Collected data:
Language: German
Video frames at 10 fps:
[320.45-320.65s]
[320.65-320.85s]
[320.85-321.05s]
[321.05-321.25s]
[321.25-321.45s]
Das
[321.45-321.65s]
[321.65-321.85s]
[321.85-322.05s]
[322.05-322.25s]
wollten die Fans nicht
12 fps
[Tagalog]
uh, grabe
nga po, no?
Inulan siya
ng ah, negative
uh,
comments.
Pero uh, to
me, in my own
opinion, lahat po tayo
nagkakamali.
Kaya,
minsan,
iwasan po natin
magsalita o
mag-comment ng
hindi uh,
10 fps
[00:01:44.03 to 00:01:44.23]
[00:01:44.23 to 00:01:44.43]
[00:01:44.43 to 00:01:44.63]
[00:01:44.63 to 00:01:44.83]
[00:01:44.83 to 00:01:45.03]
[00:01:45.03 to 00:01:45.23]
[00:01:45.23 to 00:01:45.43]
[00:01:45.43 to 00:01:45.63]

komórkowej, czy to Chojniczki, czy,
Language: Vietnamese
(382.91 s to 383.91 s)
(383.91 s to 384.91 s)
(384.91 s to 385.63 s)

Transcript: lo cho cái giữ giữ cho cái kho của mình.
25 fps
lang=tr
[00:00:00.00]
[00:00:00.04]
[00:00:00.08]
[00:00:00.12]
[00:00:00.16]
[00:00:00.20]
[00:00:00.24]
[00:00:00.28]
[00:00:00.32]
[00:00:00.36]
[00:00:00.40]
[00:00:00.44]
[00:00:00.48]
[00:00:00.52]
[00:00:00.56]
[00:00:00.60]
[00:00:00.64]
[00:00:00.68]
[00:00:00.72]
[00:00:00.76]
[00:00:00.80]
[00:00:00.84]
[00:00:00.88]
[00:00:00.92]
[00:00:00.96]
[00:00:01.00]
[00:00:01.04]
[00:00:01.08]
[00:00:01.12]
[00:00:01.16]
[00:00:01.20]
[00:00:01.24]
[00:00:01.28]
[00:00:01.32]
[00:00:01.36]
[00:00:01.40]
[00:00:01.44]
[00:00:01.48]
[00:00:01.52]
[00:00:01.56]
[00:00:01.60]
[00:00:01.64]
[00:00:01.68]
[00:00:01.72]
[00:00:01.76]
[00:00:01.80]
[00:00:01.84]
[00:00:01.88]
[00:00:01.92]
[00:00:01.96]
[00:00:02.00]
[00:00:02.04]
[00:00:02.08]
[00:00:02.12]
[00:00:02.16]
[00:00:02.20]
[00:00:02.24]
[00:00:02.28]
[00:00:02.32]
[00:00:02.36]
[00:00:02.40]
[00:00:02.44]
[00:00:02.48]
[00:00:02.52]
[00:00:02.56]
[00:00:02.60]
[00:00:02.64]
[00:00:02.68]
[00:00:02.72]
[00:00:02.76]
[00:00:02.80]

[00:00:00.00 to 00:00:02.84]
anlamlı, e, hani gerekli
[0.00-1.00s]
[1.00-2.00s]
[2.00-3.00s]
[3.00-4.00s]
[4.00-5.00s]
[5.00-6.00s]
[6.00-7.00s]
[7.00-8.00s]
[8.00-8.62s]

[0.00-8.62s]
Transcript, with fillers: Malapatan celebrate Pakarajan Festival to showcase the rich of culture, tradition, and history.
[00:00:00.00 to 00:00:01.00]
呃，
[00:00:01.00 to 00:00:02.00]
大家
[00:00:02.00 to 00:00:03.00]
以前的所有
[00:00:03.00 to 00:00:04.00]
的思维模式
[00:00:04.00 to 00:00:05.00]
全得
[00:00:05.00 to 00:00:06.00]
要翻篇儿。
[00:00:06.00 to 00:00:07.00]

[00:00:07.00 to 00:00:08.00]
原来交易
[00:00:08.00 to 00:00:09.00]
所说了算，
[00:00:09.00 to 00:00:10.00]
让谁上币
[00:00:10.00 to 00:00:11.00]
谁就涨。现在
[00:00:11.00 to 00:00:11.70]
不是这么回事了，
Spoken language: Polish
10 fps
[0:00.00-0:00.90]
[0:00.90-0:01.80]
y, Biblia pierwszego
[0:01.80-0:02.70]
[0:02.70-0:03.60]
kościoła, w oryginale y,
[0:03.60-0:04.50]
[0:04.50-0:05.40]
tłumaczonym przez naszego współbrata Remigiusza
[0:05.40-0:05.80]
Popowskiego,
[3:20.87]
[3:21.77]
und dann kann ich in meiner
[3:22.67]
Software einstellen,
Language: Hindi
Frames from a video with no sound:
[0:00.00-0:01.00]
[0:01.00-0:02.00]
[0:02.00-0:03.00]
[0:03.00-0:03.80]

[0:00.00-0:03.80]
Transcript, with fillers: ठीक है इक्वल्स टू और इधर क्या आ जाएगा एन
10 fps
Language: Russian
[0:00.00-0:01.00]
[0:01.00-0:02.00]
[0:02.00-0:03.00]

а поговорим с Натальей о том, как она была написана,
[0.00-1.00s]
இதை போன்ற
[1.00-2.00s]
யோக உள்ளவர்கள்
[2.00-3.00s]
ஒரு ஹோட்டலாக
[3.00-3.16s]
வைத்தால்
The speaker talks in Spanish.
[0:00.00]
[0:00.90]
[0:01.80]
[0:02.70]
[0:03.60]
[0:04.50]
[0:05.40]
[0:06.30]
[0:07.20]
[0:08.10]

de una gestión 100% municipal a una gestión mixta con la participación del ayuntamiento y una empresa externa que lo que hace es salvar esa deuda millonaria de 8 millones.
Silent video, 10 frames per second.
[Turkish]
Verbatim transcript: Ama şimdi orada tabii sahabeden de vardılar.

** WHAT IS NEEDED **
Scan the lines above for "[00:00:00.20]" and for "[00:00:02.40]". Repeat exactly the line holding each of them and every line in between.

** TASK SOLUTION **
[00:00:00.20]
[00:00:00.24]
[00:00:00.28]
[00:00:00.32]
[00:00:00.36]
[00:00:00.40]
[00:00:00.44]
[00:00:00.48]
[00:00:00.52]
[00:00:00.56]
[00:00:00.60]
[00:00:00.64]
[00:00:00.68]
[00:00:00.72]
[00:00:00.76]
[00:00:00.80]
[00:00:00.84]
[00:00:00.88]
[00:00:00.92]
[00:00:00.96]
[00:00:01.00]
[00:00:01.04]
[00:00:01.08]
[00:00:01.12]
[00:00:01.16]
[00:00:01.20]
[00:00:01.24]
[00:00:01.28]
[00:00:01.32]
[00:00:01.36]
[00:00:01.40]
[00:00:01.44]
[00:00:01.48]
[00:00:01.52]
[00:00:01.56]
[00:00:01.60]
[00:00:01.64]
[00:00:01.68]
[00:00:01.72]
[00:00:01.76]
[00:00:01.80]
[00:00:01.84]
[00:00:01.88]
[00:00:01.92]
[00:00:01.96]
[00:00:02.00]
[00:00:02.04]
[00:00:02.08]
[00:00:02.12]
[00:00:02.16]
[00:00:02.20]
[00:00:02.24]
[00:00:02.28]
[00:00:02.32]
[00:00:02.36]
[00:00:02.40]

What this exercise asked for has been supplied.